Precious Metals Investing: Expect Fireworks in Silver
  3-28-11 . . . Leasing in precious metals grew out of the desire of central banks and bullion banks to monetize the silver and gold sitting in their vaults (in the 1980s and 1990s metals prices were falling). Since precious metals are money alternatives they do not intrinsically create cash flows or interest payments. But central banks also need to keep the metals in their vaults, meaning outright sales have to be limited.
  Silver leasing solves both problems nicely. Because it is nothing more than a collateralized loan, it gets accounted for in the same way as a repurchase agreement (repo). 
  A central bank that enters into a lease arrangement simply transfers the physical metal out of its vault to a cash owner. The agreement states the future date that the metal will be returned to the central bank. For the privilege of borrowing the cash, the central bank agrees to pay a “rate” (SIFO) to the cash owner. While in possession of the cash, the central bank can invest any way it sees fit. Since central banks are not risky by nature (outwardly anyway) they see LIBOR as a safe, liquid place to park the cash. So the central bank receives LIBOR and if the SIFO rate is lower, the central bank earns a spread on the metal. Contrary to their barbaric nature, silver and gold are now effectively monetized.
  Because the lease is accounted for as a repo, the central bank gets to keep the metal on its books. The lessee (cash owner) gets to earn interest on its cash collateralized by precious metal, meaning it has no counterparty risk. Both sides win.
  Gold and silver leasing, basically, are fractional reserve banking extended to precious metals. This all works very well as long as the lessor does not need its actual, physical metal back. And it rarely gets it back since gold and silver forwards are rarely unwound, they simply get rolled over in perpetuity. 

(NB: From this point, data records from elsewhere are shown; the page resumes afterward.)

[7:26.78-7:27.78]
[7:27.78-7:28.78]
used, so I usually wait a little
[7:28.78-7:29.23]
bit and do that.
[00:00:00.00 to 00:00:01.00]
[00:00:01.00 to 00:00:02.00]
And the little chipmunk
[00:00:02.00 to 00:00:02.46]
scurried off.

  The reason is that metals, unlike T-bond or mortgage bond repos, get consumed. This is particularly true of silver since it has a lot of industrial applications. If a central bank leases some silver to a counterparty that sells the metal in the spot market to an industrial firm, then the silver is lost and the lessee has to find silver elsewhere at lease expiration.
  As this process of leasing expands the ratio of paper claims to actual metal, silver mining production is the only way to keep up with paper demand. In fact, miners are the third big player in leasing. 

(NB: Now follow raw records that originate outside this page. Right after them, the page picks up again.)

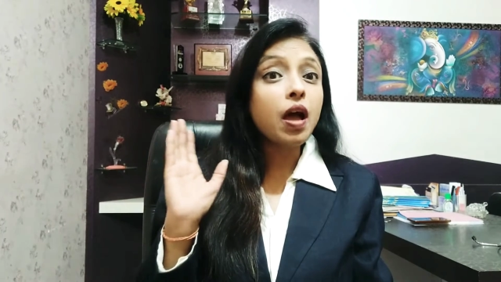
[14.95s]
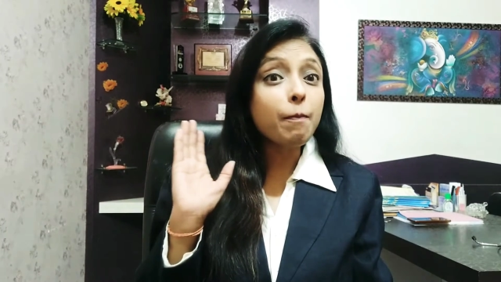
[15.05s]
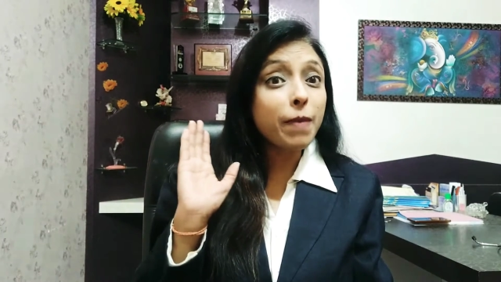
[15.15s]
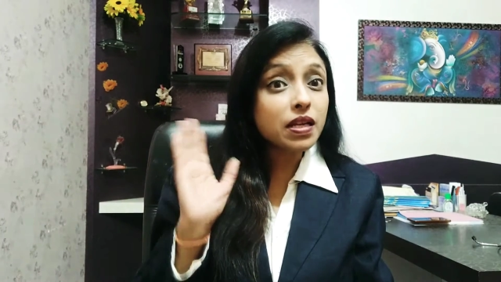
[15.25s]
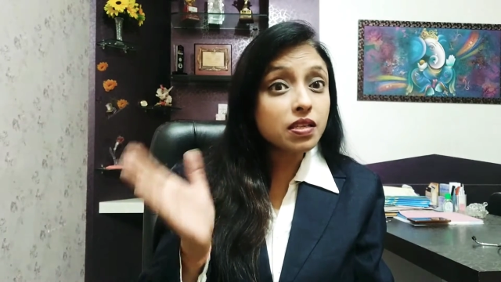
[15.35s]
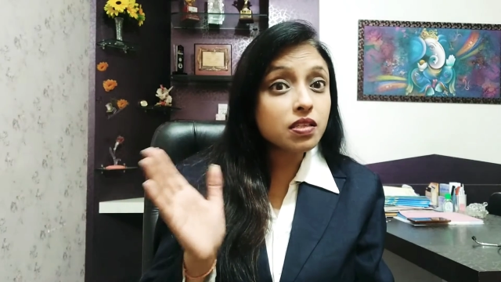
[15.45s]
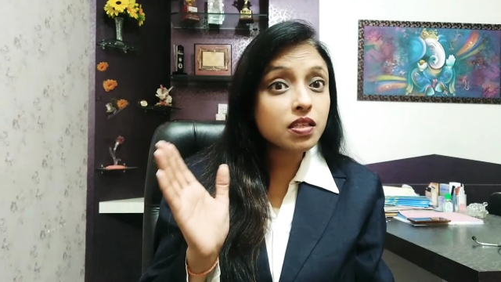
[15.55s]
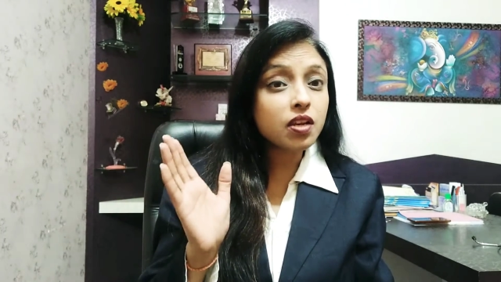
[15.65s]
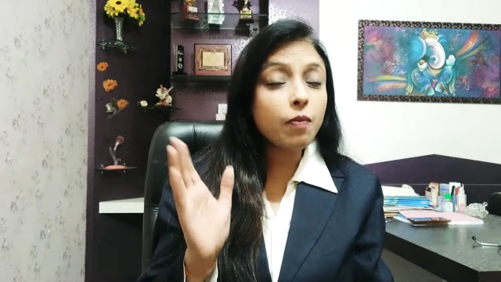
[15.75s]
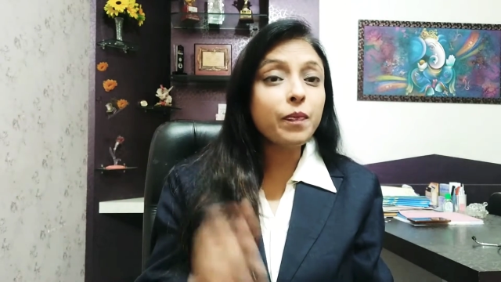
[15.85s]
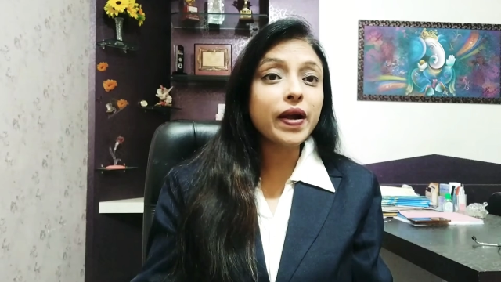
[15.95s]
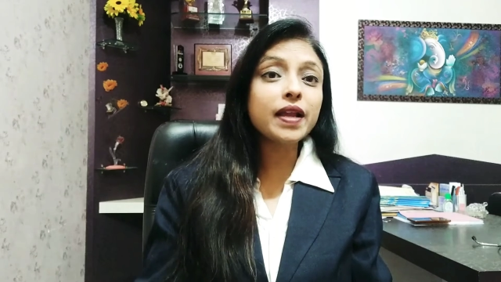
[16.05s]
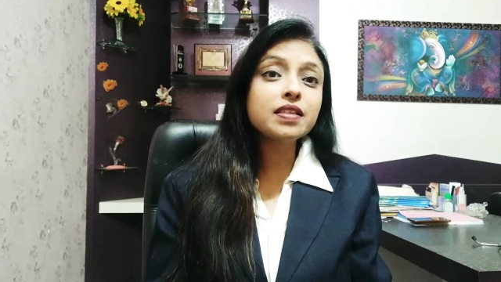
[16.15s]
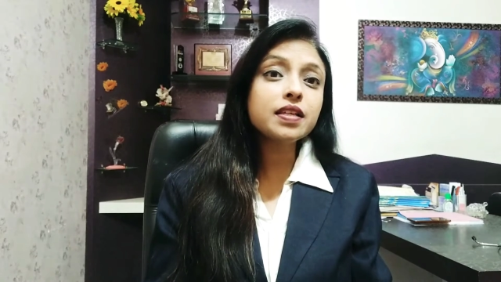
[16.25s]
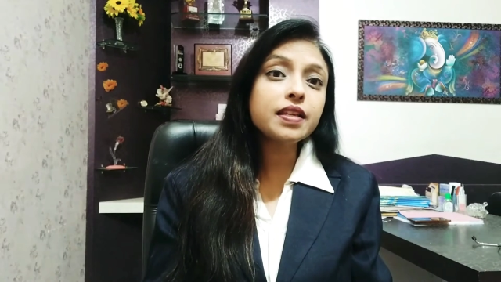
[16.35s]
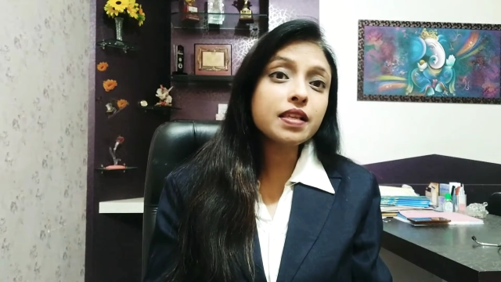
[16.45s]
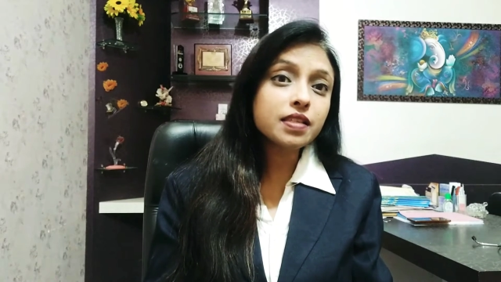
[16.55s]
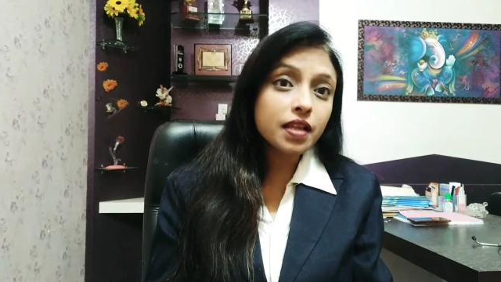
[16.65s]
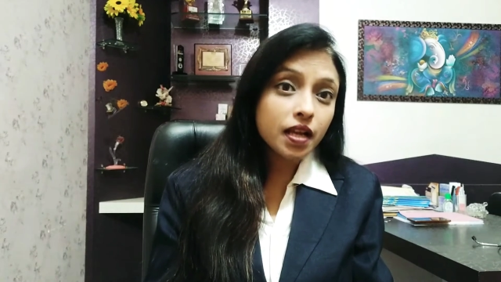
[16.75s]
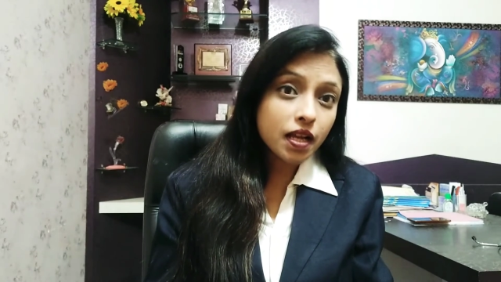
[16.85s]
but still your pregnancy test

  If spot prices are high enough relative to futures prices (backwardation) miners might be enticed to sell forward production. In other words, they lease existing silver from a central bank to sell it in the spot market. At lease expiration they use the silver they have pulled out of the ground to replace what they borrowed from the central bank, earning the forward rate in the interim.

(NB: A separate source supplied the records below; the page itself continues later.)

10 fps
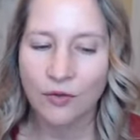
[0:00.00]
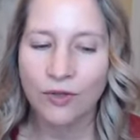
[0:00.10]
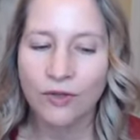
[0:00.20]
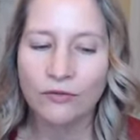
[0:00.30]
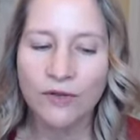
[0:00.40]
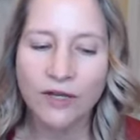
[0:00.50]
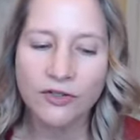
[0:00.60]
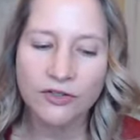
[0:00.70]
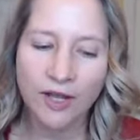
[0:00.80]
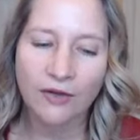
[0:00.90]
we
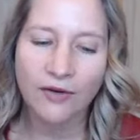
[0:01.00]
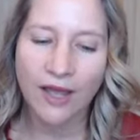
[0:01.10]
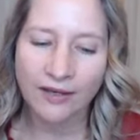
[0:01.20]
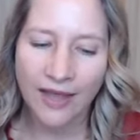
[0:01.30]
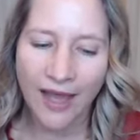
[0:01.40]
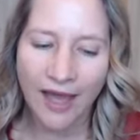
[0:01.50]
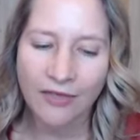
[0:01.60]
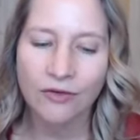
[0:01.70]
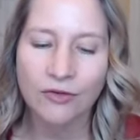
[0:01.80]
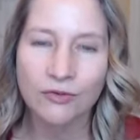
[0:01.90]
reach down and
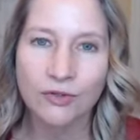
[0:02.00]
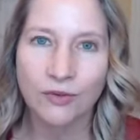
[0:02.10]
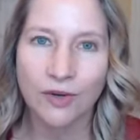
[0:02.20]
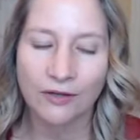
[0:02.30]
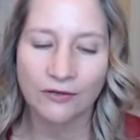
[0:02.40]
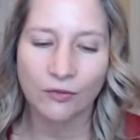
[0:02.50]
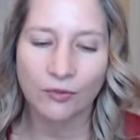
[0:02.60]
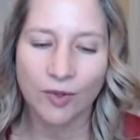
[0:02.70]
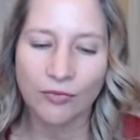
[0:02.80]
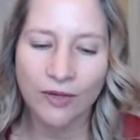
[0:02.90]
gather you to us.
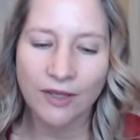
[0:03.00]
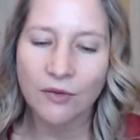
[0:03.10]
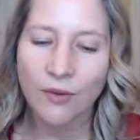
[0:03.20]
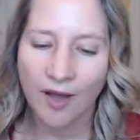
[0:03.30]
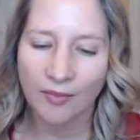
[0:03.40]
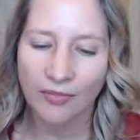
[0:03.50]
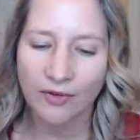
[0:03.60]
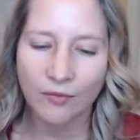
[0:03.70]
We bring you up.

  In this way extreme imbalances in futures prices pull forward future production, introducing enough supply to solve the imbalance -- as long as there is enough existing metal in the right hands. 
  If a supply shortage were big enough we would expect to see silver lease rates spike. In fact, lease rates did jump -- twice. On January 19, 2011, SIFO rates dropped from around 0.55% (one-month) and 0.62% (12-month) to -0.33% (one-month) and 0.03% (12-month). These negative rates persisted through January 26, with the three-month rate hitting -0.09667%. 
  SIFO rates continued to be slightly negative until February 16. From then until February 22 forward rates dropped significantly again, with shorter SIFO rates seeing -0.64%.
  Remember what negative SIFO means in the context of silver leasing. Since lease rates are spreads, the negative SIFO is added to LIBOR, producing a wider lease rate. In physical terms it means that someone needed physical silver so bad that they were willing to pay out SIFO to the central bank instead of receive it. The central bank gets to earn both LIBOR and the negative SIFO to release some of its silver holdings.
  In the wider context of this ongoing futures market turmoil, this may be confirmation that there is a shortage (the widening lease rates put the futures into backwardation since futures prices are really a function of forward rates). But shouldn’t we expect that lease rates would continue to grow as the lack of March COMEX deliveries force dealers into a more desperate position? 
  This is where metals investors need to be careful. Since February 22 lease rates have been falling.